Those who champion the cause of private, insurance-based healthcare, as opposed to free at the point of need NHS, should look at the example of insurers where a non-profitable risk exists.
I speak of flood insurance for people on a flood plain – it is becoming exorbitantly expensive, and may disappear altogether. For a while it looked like governments would continue to require insurance companies to provide such cover, but this was deemed anti-competitive. It violated the free market.
Directly similar, those who are in poor health will not be able to afford, or even get, health insurance, and will therefore suffer appallingly. To legislate for compulsory provision by insurance companies will also be a violation of ‘free market principles’.
Is that what we want in this affluent, cash-rich society of ours? The old and the sick denied proper care, denied basic human decency, freedom from pain?
Such things should not be part of a civilised society.

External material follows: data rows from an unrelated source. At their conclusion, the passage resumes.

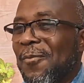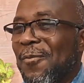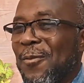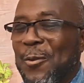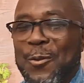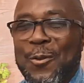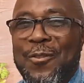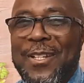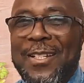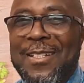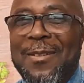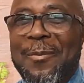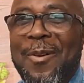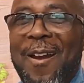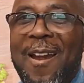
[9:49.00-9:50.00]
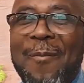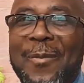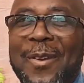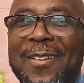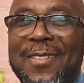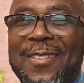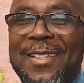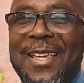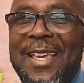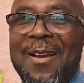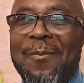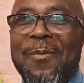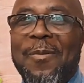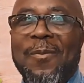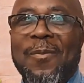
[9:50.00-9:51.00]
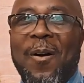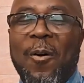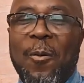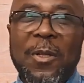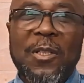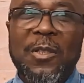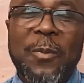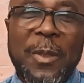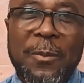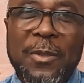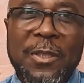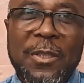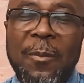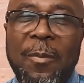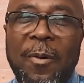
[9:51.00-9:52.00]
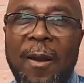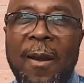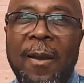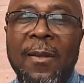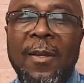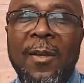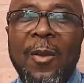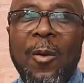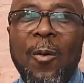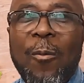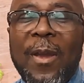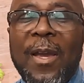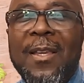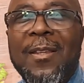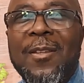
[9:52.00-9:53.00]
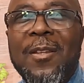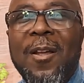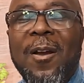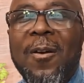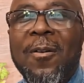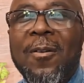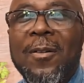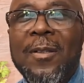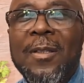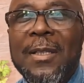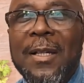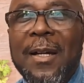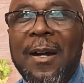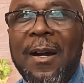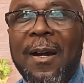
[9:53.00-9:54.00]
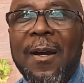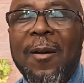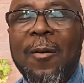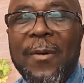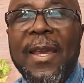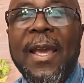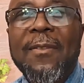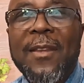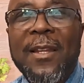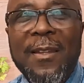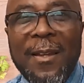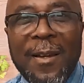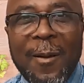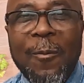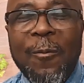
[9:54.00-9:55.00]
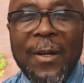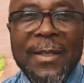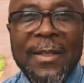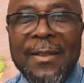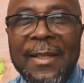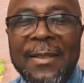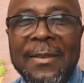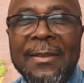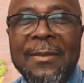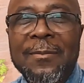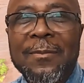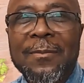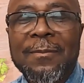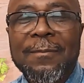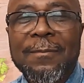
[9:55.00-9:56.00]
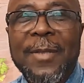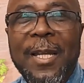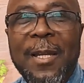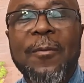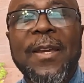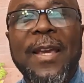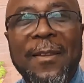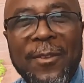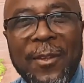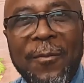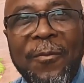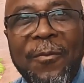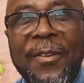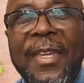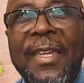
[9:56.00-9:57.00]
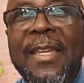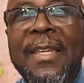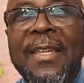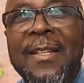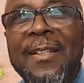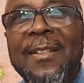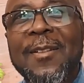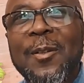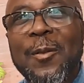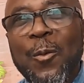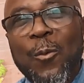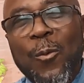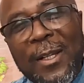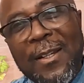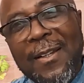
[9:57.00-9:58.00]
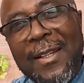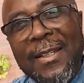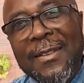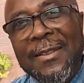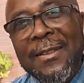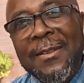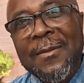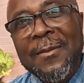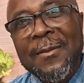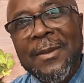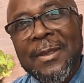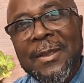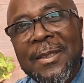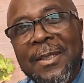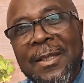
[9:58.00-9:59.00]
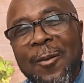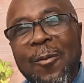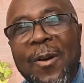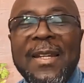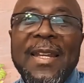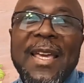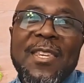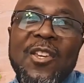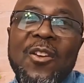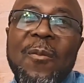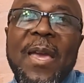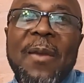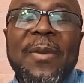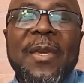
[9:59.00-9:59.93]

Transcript: fruit trees in the park because you have homeless people in the park." Well, we have to love one another and we have to feed one another. One day you may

Such things should be thrown into the bin of history, at which memory we should all shudder.
Profit will not deliver universal care.
The two are totally incompatible, and diametrically opposed to each other. Money can only serve money; it cannot have two masters. It may well be a good misquote: you cannot serve man and mammon.
Fight for your country’s honour and decency, not by killing families in Iraq, Aghanistan, but rather by refusing – loudly and forcefully – to support those who wish to plunge this country into shame and dishonour.
If you do not fight, this will be our legacy to the children – fear of illness.